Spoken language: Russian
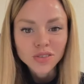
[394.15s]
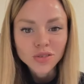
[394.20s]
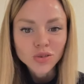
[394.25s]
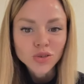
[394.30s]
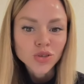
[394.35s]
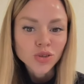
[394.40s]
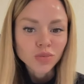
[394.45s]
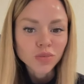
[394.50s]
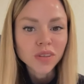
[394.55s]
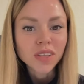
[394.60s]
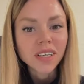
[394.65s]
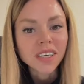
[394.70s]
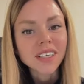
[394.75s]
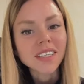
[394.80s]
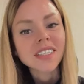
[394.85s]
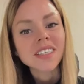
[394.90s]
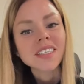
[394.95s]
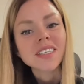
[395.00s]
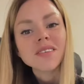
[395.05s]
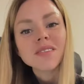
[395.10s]
ну, чтобы это
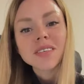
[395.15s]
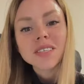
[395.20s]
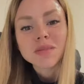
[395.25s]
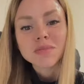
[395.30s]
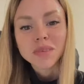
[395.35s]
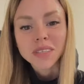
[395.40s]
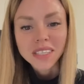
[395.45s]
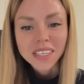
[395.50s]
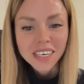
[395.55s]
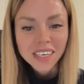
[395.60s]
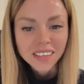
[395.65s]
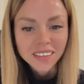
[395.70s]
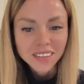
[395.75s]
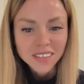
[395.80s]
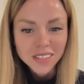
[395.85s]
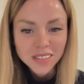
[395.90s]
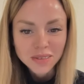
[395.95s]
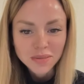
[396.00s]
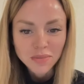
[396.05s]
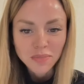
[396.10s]
красиво
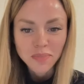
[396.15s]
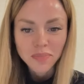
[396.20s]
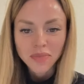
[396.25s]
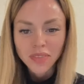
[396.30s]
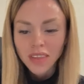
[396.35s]
смотрелось.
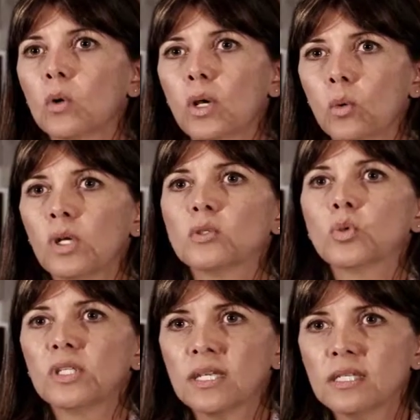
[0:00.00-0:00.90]
con algunas
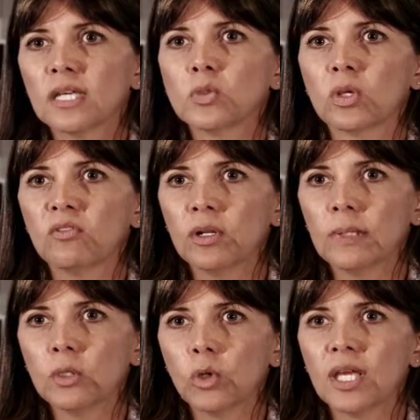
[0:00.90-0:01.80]
sustancias que son
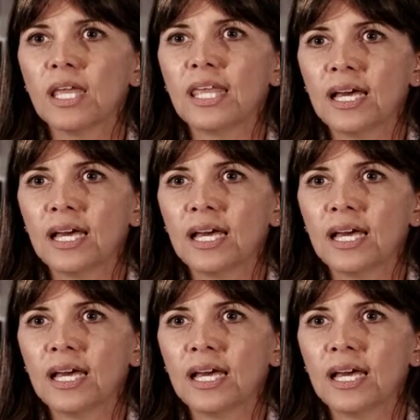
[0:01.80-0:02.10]
inflamatorias y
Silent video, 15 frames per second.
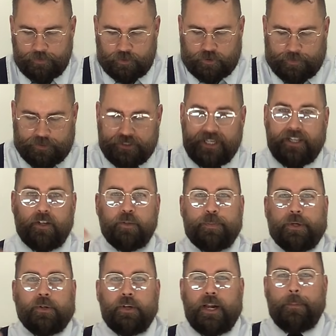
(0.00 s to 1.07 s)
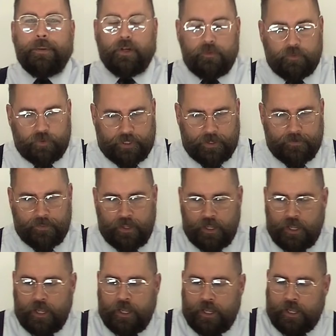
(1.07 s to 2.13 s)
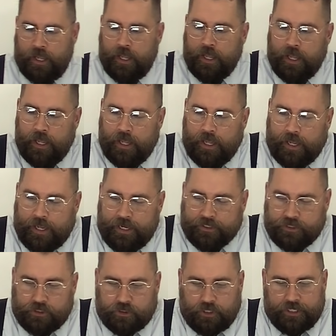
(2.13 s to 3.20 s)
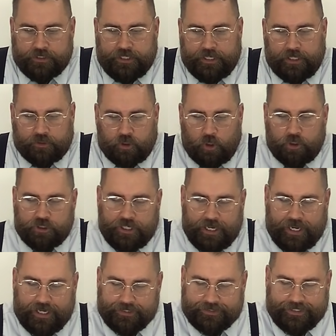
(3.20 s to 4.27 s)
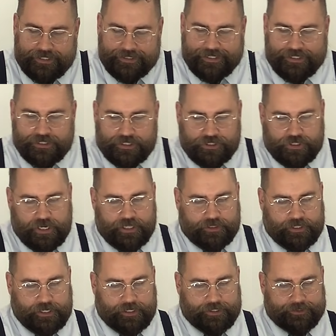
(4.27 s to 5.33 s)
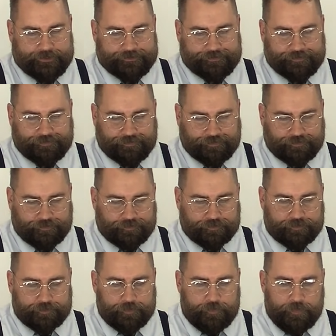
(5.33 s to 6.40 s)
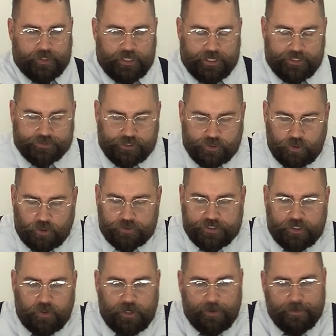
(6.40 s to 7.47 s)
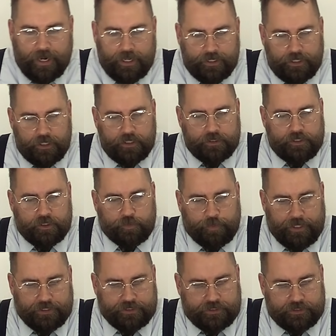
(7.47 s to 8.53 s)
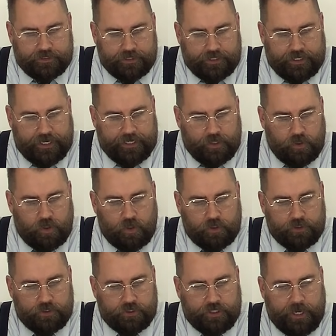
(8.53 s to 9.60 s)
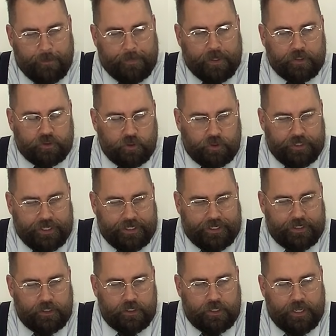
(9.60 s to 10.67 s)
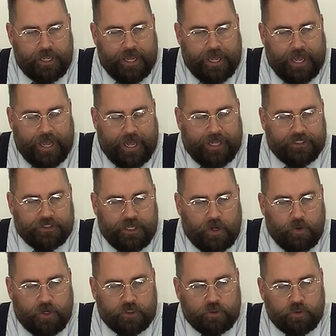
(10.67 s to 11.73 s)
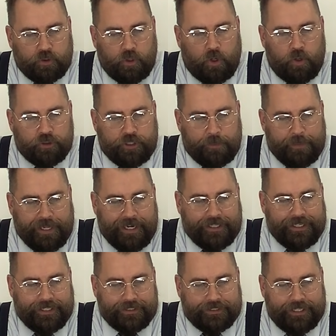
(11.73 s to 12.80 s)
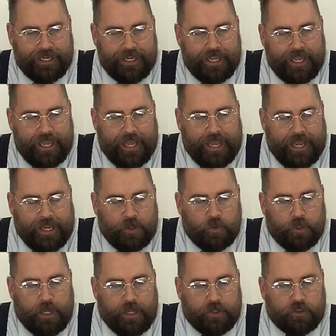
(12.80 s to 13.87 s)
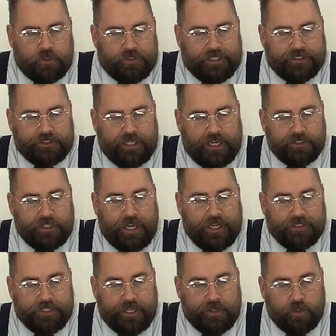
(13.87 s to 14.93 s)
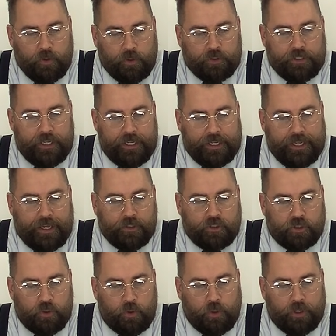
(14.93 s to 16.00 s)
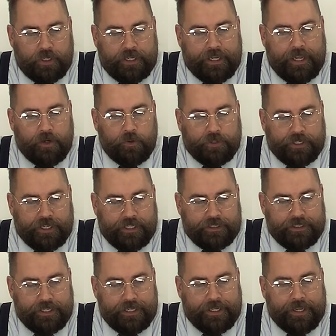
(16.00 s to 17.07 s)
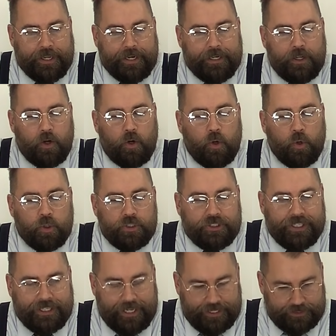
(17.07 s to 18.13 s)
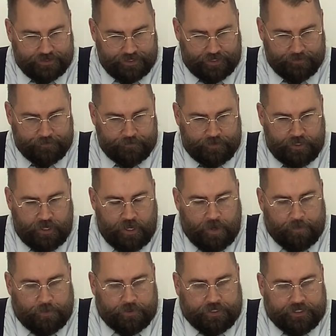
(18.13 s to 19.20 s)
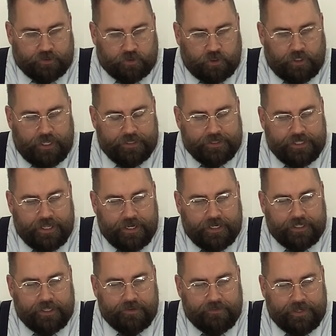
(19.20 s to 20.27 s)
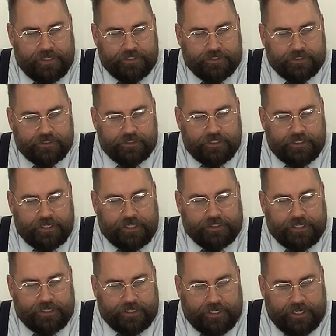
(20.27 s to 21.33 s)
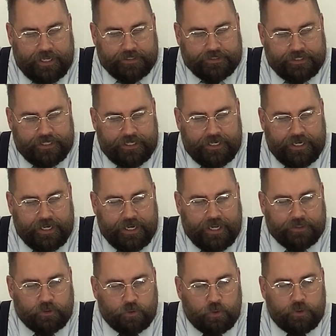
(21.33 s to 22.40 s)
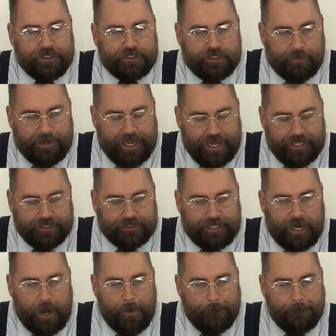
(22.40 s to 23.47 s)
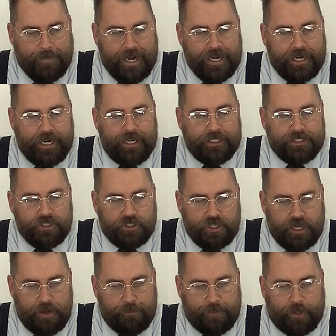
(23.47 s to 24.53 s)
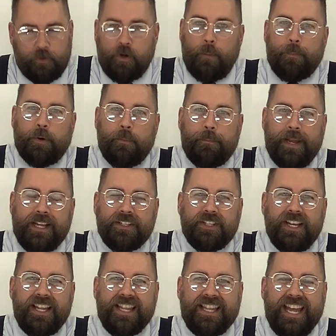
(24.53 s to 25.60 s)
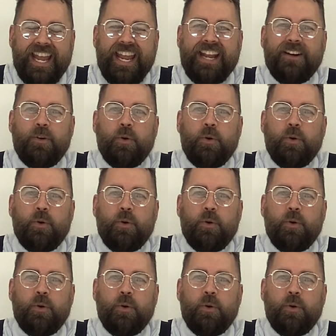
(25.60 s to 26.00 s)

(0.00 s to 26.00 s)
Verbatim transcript: Muchos versículos, pero pero voy. Génesis 13, 14 hasta 17. Y el Señor dijo a Abraham, después que Lot se apartó de él, alza ahora tus ojos y mira desde el lugar donde estás hacia el norte y al sur y al oriente y al occidente. Porque toda la tierra que ves la daré a ti y a tu semejante para siempre. Una promesa de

EXERCISE BRIEF –
Everything above from the line containing "(21.33 s to 22.40 s)" through the line containing "(0.00 s to 26.00 s)" must be repeated exactly, and the pictures must be left out.

REPLY –
(21.33 s to 22.40 s)
(22.40 s to 23.47 s)
(23.47 s to 24.53 s)
(24.53 s to 25.60 s)
(25.60 s to 26.00 s)

(0.00 s to 26.00 s)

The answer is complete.